=== Begin Enclosure ===
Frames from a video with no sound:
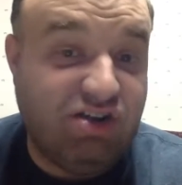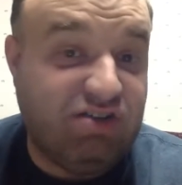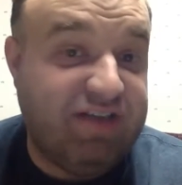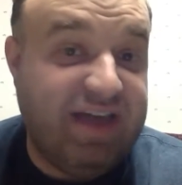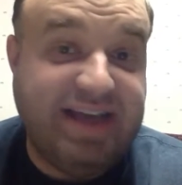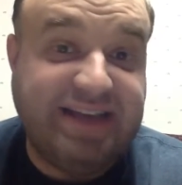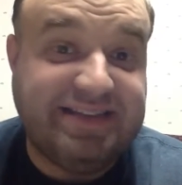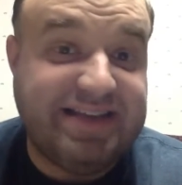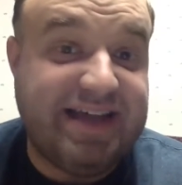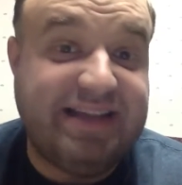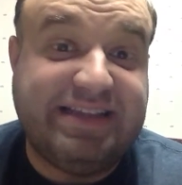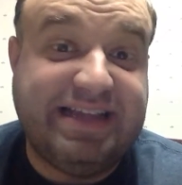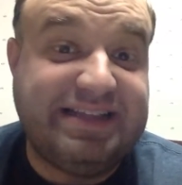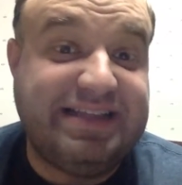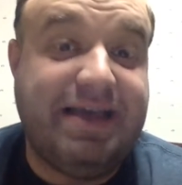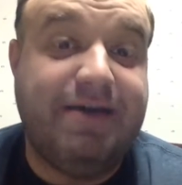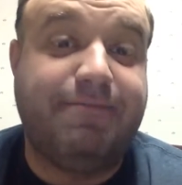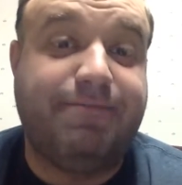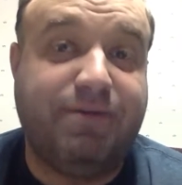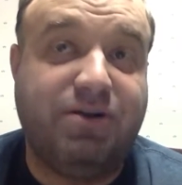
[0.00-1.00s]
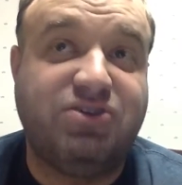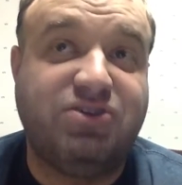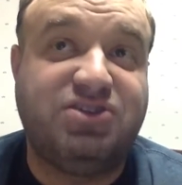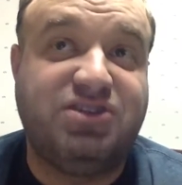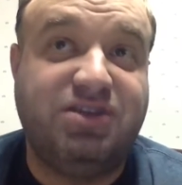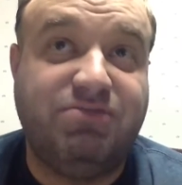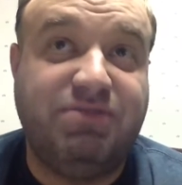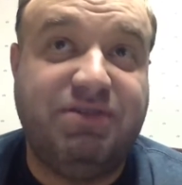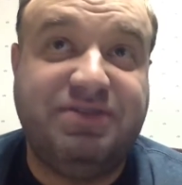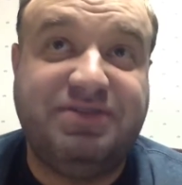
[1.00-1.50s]
Elaine's not that type of
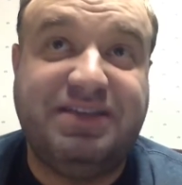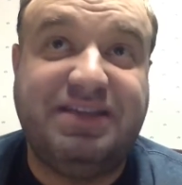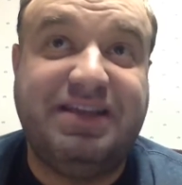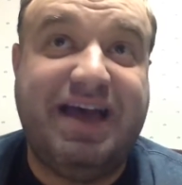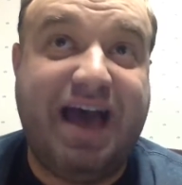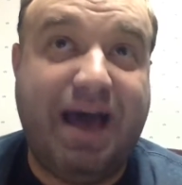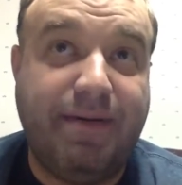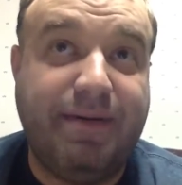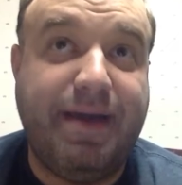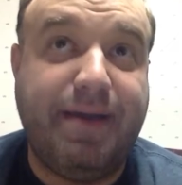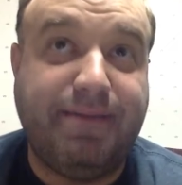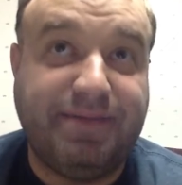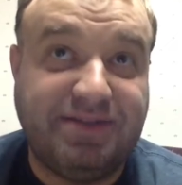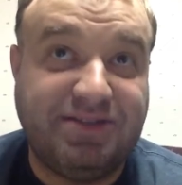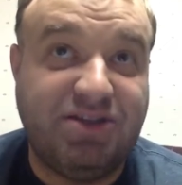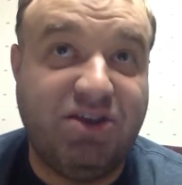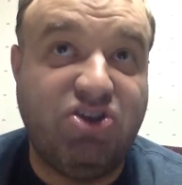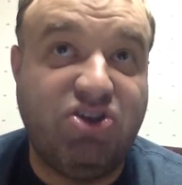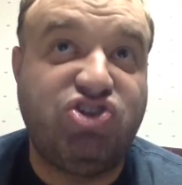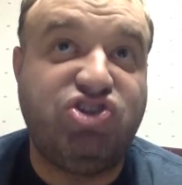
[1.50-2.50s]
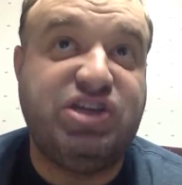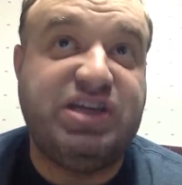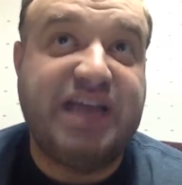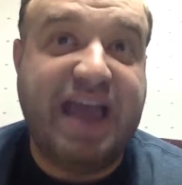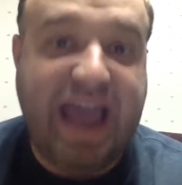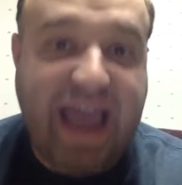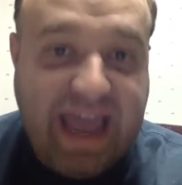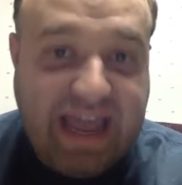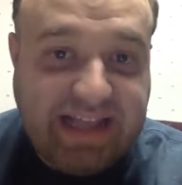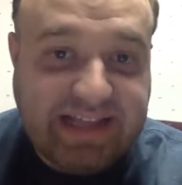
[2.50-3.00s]
person. We've seen how many episodes she
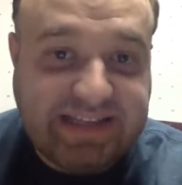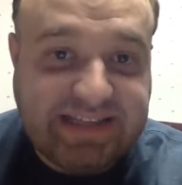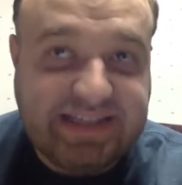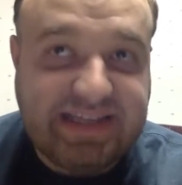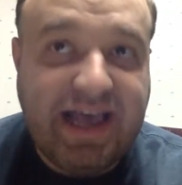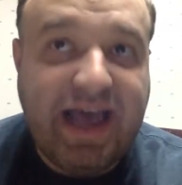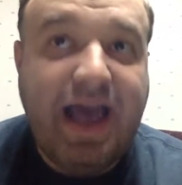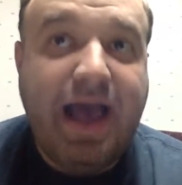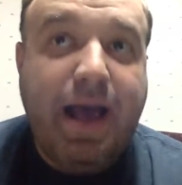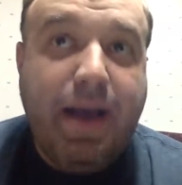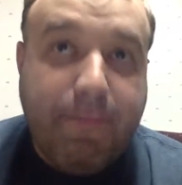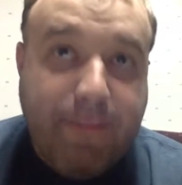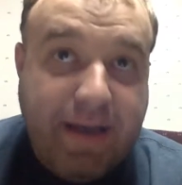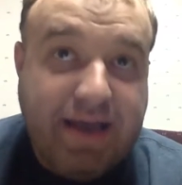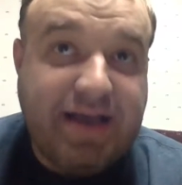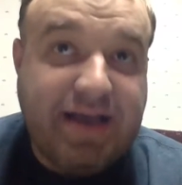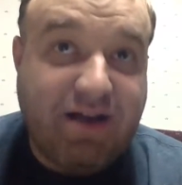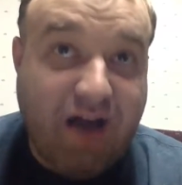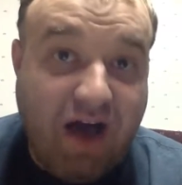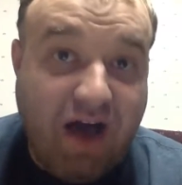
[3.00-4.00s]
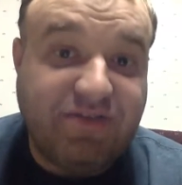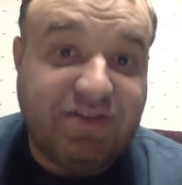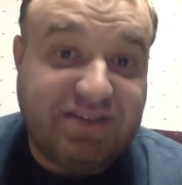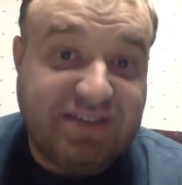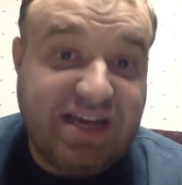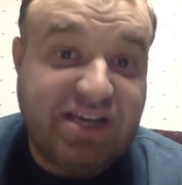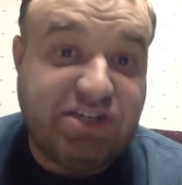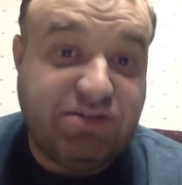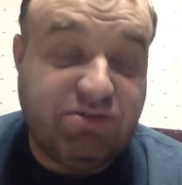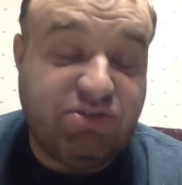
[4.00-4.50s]
hates making
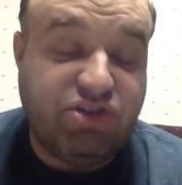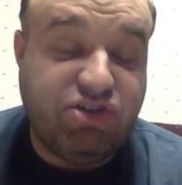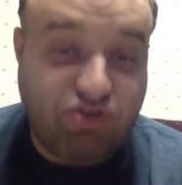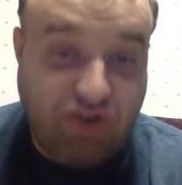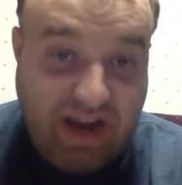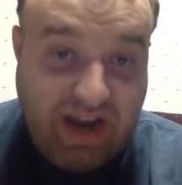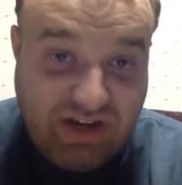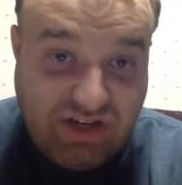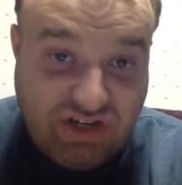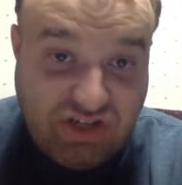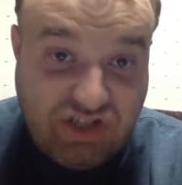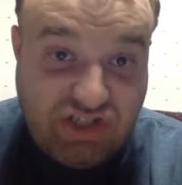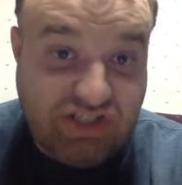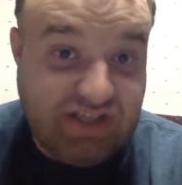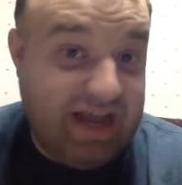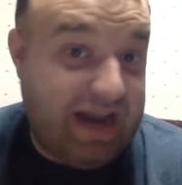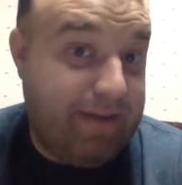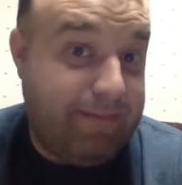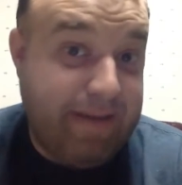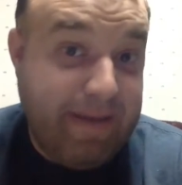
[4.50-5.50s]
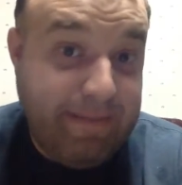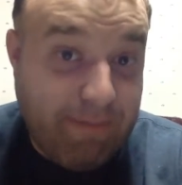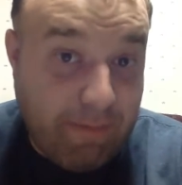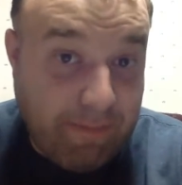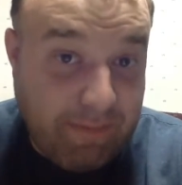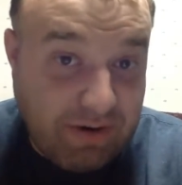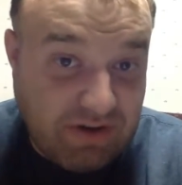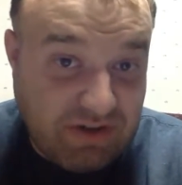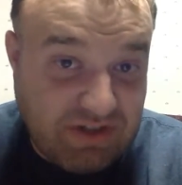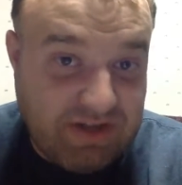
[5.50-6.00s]
conversation with strangers. She's not a
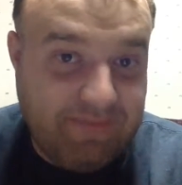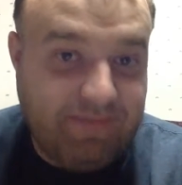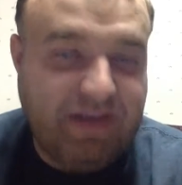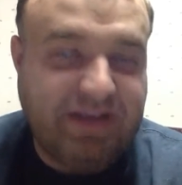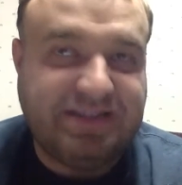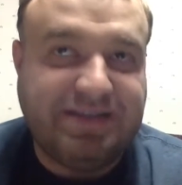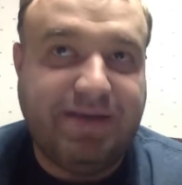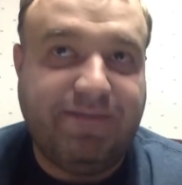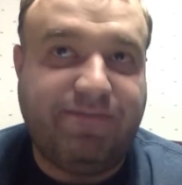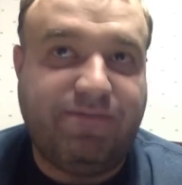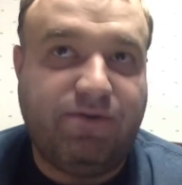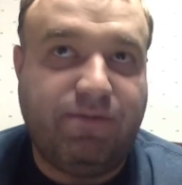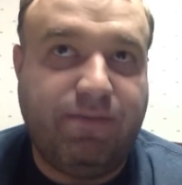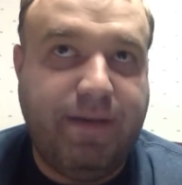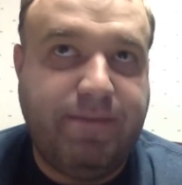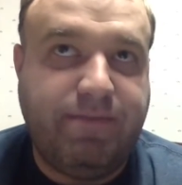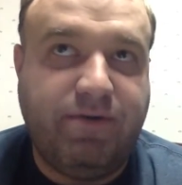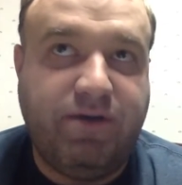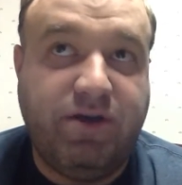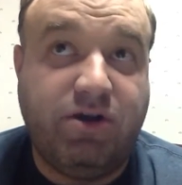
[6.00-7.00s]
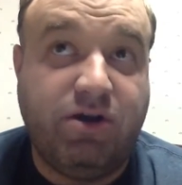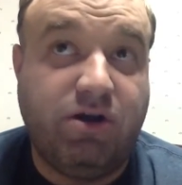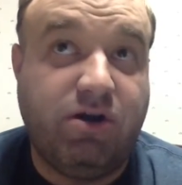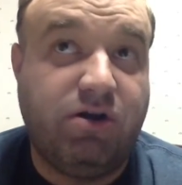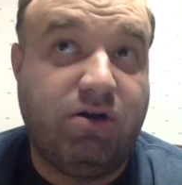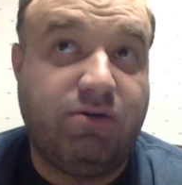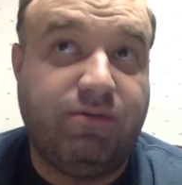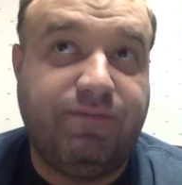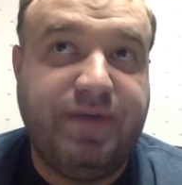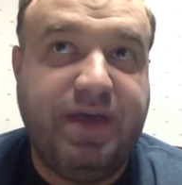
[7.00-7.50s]
people person, except for people in
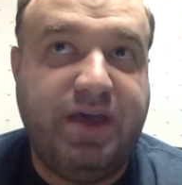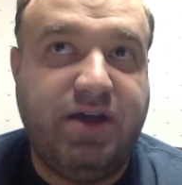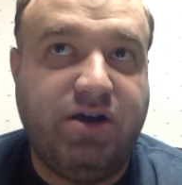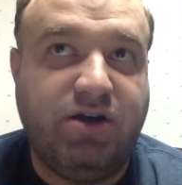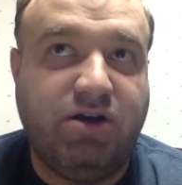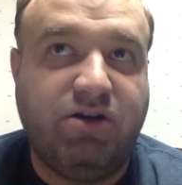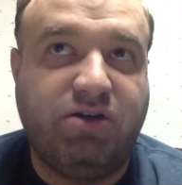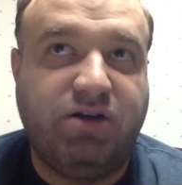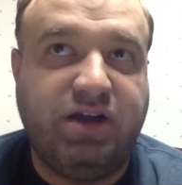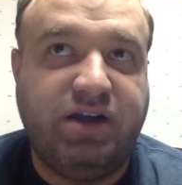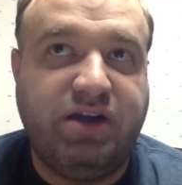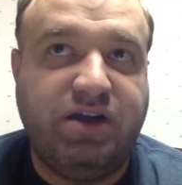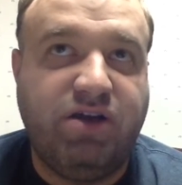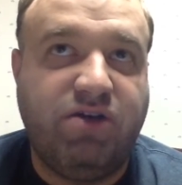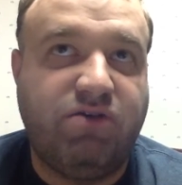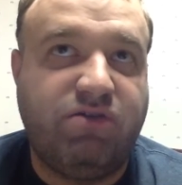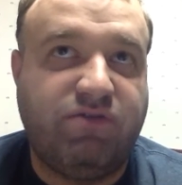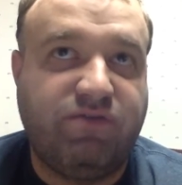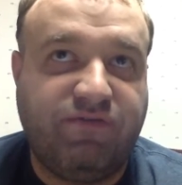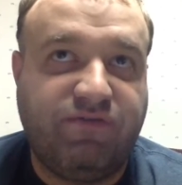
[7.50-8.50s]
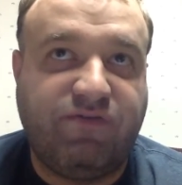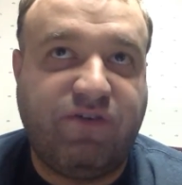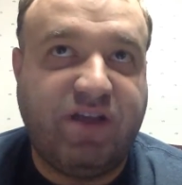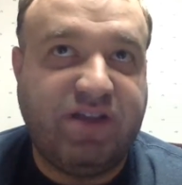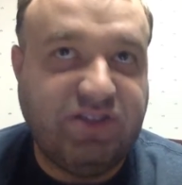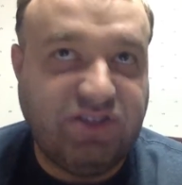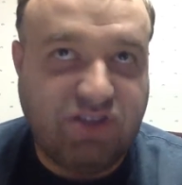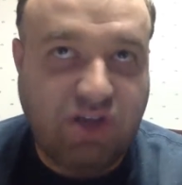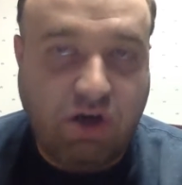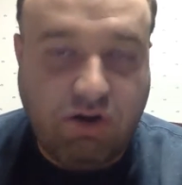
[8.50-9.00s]
her, you know,
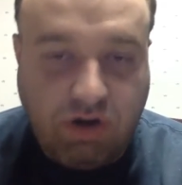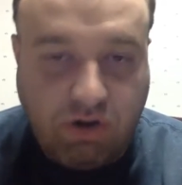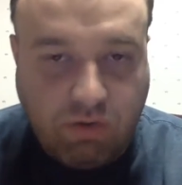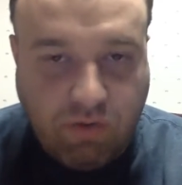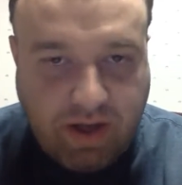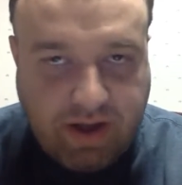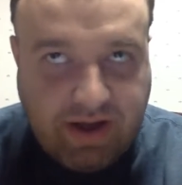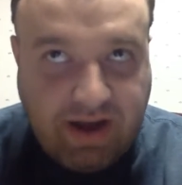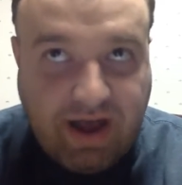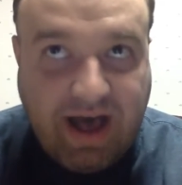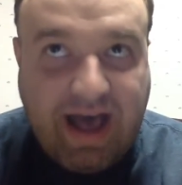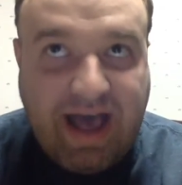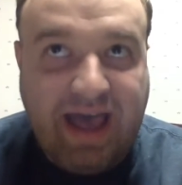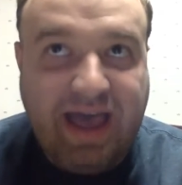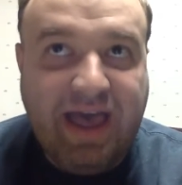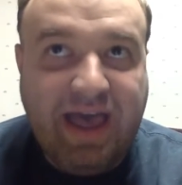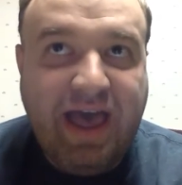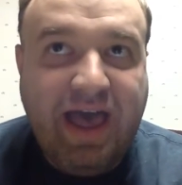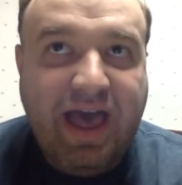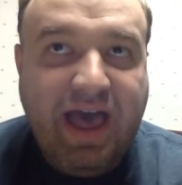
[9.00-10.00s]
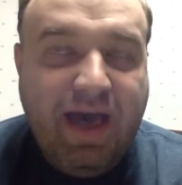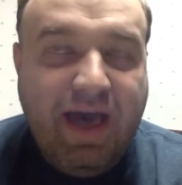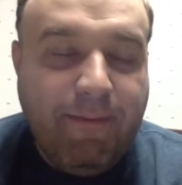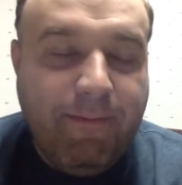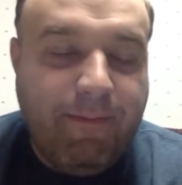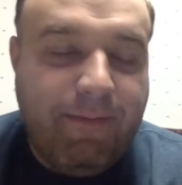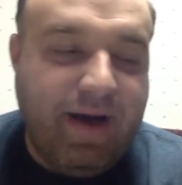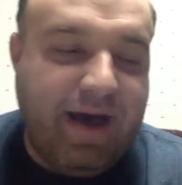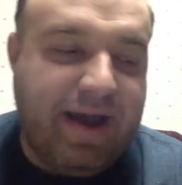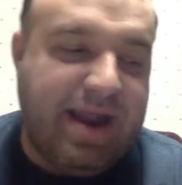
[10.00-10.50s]
friend zone or whatnot.
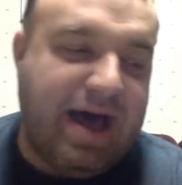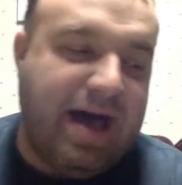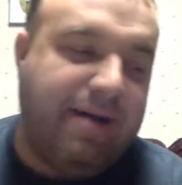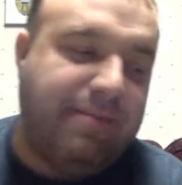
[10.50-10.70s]
But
=== End Enclosure ===
Pick up at the line that holds "[0.00-1.00s]" and restate each line, word for word, through the last line of the entries. Include both end lines but none of the pictures.

Exercise solution ->
[0.00-1.00s]
[1.00-1.50s]
Elaine's not that type of
[1.50-2.50s]
[2.50-3.00s]
person. We've seen how many episodes she
[3.00-4.00s]
[4.00-4.50s]
hates making
[4.50-5.50s]
[5.50-6.00s]
conversation with strangers. She's not a
[6.00-7.00s]
[7.00-7.50s]
people person, except for people in
[7.50-8.50s]
[8.50-9.00s]
her, you know,
[9.00-10.00s]
[10.00-10.50s]
friend zone or whatnot.
[10.50-10.70s]
But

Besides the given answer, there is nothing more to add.